Court Opinion

ID: 9466885
Source: CourtListenerOpinion
Date Created: 2023-08-05 01:31:31.524596+00
Date Added: 2024-06-11T17:40:01.650472
License: Public Domain

CHARLES CLARK, Circuit Judge,
dissenting:
I respectfully dissent. The majority holds that Woodburn’s injury was manifest no later than May 23, 1974, the date this court decided Powell v. Southwestern Bell Telephone Co., 494 F.2d 485 (5th Cir. 1974). As the majority notes, the district court denied LTV’s motion for summary judgment approximately a year before the Powell decision, ruling in Woodburn’s favor on the question whether Woodburn gave timely notice of intent to sue. Therefore, on the date of Powell, Woodburn was prevailing on the very issue on which Powell is asserted to have made his injury manifest. Moreover, the record reveals that defendant LTV did not move the district court to reconsider its earlier motion until August 27, 1975, a year and three months after Powell.

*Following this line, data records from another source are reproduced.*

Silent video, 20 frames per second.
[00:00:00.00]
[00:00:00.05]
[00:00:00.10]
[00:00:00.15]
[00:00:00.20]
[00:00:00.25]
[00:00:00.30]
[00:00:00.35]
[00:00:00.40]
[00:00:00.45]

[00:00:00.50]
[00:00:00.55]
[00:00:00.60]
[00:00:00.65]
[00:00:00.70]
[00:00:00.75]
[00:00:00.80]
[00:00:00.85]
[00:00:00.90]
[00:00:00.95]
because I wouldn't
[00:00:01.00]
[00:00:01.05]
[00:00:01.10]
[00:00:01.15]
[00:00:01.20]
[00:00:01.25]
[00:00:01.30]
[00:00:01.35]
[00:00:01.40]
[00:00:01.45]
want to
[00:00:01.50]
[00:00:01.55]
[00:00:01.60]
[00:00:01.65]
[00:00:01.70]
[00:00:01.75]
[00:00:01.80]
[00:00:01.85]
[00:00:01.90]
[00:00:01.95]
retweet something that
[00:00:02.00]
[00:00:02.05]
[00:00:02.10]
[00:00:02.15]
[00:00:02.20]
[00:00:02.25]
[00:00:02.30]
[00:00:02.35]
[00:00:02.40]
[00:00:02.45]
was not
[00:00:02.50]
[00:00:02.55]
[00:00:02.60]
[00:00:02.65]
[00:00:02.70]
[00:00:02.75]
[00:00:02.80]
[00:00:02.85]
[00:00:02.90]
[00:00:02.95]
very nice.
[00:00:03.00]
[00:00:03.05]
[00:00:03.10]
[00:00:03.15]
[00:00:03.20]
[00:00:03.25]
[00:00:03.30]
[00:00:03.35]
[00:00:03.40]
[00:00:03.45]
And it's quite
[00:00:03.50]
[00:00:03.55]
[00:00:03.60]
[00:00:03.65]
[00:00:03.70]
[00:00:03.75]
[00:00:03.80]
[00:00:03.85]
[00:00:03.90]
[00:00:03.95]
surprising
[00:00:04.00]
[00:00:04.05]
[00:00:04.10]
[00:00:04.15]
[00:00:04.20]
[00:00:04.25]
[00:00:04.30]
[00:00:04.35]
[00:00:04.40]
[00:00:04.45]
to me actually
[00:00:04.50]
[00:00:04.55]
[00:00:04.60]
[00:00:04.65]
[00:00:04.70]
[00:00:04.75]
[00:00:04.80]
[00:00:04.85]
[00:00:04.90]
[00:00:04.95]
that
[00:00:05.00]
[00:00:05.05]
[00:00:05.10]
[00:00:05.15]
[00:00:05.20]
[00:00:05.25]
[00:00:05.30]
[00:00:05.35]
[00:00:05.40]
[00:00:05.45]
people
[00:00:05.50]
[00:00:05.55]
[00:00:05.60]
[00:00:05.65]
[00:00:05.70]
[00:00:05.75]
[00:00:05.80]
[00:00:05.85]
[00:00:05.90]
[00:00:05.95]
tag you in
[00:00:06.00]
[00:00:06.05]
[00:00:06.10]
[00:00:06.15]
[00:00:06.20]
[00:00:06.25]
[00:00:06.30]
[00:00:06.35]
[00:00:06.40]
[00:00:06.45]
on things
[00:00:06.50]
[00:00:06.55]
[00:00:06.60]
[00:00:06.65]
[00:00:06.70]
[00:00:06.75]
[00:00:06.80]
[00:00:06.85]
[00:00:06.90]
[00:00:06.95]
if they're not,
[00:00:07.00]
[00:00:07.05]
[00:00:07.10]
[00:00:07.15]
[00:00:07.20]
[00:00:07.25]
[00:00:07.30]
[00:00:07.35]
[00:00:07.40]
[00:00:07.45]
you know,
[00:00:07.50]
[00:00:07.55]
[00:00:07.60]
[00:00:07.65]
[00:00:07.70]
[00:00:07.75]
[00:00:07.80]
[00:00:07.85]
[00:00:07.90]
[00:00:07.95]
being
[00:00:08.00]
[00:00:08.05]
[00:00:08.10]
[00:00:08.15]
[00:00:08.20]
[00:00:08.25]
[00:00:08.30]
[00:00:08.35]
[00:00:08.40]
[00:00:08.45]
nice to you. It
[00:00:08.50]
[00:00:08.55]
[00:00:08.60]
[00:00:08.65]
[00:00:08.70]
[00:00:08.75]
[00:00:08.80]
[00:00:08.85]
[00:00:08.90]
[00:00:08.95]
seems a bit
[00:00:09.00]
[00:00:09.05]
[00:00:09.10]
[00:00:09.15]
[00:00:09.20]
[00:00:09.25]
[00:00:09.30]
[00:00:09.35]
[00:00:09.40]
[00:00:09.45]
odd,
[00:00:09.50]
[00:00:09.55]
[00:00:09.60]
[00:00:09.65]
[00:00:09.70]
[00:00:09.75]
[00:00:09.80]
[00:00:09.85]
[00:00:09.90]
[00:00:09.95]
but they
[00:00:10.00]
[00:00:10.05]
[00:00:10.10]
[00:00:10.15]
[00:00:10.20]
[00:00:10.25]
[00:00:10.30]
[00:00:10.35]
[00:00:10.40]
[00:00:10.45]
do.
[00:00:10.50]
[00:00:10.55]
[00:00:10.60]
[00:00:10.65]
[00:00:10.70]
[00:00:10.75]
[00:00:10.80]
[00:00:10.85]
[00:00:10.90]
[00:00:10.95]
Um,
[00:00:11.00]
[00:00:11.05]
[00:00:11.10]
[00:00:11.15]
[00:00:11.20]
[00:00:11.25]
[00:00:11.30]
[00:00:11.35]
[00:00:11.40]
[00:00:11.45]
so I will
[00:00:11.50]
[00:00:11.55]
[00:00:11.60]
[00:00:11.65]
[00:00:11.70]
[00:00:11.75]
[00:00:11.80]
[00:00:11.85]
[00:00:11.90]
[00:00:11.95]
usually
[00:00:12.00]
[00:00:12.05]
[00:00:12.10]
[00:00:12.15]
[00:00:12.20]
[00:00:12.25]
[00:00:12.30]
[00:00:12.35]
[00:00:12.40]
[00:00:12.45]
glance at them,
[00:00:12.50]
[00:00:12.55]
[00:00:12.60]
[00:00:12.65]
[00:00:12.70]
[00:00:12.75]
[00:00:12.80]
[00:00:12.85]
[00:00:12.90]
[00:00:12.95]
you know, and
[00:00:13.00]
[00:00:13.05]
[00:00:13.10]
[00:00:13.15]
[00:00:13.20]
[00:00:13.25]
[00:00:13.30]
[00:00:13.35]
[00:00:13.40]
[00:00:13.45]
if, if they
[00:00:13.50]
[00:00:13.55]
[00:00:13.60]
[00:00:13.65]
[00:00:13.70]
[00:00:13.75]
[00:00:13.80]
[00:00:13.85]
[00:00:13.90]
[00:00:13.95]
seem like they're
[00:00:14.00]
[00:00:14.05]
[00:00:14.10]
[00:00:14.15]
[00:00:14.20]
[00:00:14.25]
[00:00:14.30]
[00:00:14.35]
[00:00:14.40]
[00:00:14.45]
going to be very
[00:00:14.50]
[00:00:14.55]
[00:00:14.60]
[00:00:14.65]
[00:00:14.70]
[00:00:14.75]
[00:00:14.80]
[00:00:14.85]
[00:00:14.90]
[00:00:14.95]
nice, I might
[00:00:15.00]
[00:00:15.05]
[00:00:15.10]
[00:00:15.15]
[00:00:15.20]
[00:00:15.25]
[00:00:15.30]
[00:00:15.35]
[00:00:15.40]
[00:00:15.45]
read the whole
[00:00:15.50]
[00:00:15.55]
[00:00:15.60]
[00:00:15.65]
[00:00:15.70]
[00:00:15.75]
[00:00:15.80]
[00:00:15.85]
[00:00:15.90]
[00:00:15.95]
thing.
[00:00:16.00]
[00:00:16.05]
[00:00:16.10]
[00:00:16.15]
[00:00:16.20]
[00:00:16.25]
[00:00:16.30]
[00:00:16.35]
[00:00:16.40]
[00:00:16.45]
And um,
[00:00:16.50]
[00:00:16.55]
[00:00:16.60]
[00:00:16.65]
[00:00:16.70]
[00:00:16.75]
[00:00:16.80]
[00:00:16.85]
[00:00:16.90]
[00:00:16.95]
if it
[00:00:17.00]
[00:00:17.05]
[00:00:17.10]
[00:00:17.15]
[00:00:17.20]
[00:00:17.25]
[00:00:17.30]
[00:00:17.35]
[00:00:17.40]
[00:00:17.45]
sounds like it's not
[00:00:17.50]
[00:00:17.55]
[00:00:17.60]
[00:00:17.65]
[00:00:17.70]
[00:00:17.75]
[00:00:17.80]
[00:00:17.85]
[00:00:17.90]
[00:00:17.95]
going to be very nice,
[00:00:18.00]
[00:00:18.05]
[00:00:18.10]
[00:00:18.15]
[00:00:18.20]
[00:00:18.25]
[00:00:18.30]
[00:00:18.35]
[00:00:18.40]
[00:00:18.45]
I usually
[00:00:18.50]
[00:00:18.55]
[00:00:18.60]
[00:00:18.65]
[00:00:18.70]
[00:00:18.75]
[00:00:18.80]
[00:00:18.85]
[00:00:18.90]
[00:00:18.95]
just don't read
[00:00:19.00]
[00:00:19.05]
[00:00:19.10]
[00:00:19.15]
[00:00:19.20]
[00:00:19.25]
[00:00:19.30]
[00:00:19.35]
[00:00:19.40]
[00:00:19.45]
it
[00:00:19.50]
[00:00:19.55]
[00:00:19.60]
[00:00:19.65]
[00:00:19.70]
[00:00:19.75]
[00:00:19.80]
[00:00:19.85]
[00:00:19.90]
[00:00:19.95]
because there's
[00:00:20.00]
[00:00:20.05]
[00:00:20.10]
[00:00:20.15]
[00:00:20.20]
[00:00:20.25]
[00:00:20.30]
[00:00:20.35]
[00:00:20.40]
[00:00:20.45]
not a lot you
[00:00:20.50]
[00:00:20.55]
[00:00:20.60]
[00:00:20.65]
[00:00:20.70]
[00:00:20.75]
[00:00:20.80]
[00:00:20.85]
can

Woodburn thus had an outstanding and unchallenged judicial ruling in his favor that he had given satisfactory notice until long after we decided Powell.
Had Woodburn tried to file his malpractice action at the time the majority holds that Woodburn’s cause of action accrued, surely the defendant attorneys would have been able to have such a suit dismissed as premature. Woodburn had not then suffered any legal injury. He had an adjudication, albeit ultimately reversed, that Powell did not control his case. Indeed, at that time it was possible that LTV would never *593move the court to reconsider its earlier motion and that Woodburn would prevail on this issue.
I do not believe that Texas law requires the filing of such premature, anticipatory malpractice actions. Pack v. Taylor, 586 S.W.2d 484 (Tex.Civ.App. 1979), and Cox v. Rosser, 579 S.W.2d 73 (Tex.Civ.App. 1979), do not compel such a result. In each of those cases, the attorney allegedly acted negligently in a straightforward legal situation: Pack involved the question whether the plaintiff’s signing a release would bar his subsequent suit for damages; Cox dealt with the failure to include an express lien in the execution of a deed. In neither case-was it suggested that the law was new, unsettled, or even confusing. In neither case had a court in a then pending action ruled in plaintiff’s favor on precisely the issue of the legal effect of the defendant’s alleged negligence. I agree that the Texas rule in such straightforward situations is that the statute begins to run when the attorney’s negligence causes the plaintiff injury and not when a court adjudicates the fact of injury. I do not believe that Texas would hold this rule should control the present case.
I think Texas would hold that Wood-burn’s cause of action accrued no earlier than August 27,1975, when the defendants filed their motion to reconsider in light of Powell. It might plausibly be contended that it accrued no earlier than November 7, 1975, the date Judge Hill dismissed the action. In either event, Woodburn commenced this malpractice action within the two-year statutory period. I would therefore not reach the issue whether Texas permits the discovery rule in legal malpractice actions nor whether the contract statute of limitations can apply to malpractice actions.
Prospective litigants should be encouraged to file their lawsuits as soon as they have suffered an injury, and should not await a judicial declaration of injury. On the other hand, a party who has received a judicial declaration of no injury should not be compelled to add a burden on the courts based solely on conjecture. I would reverse and remand.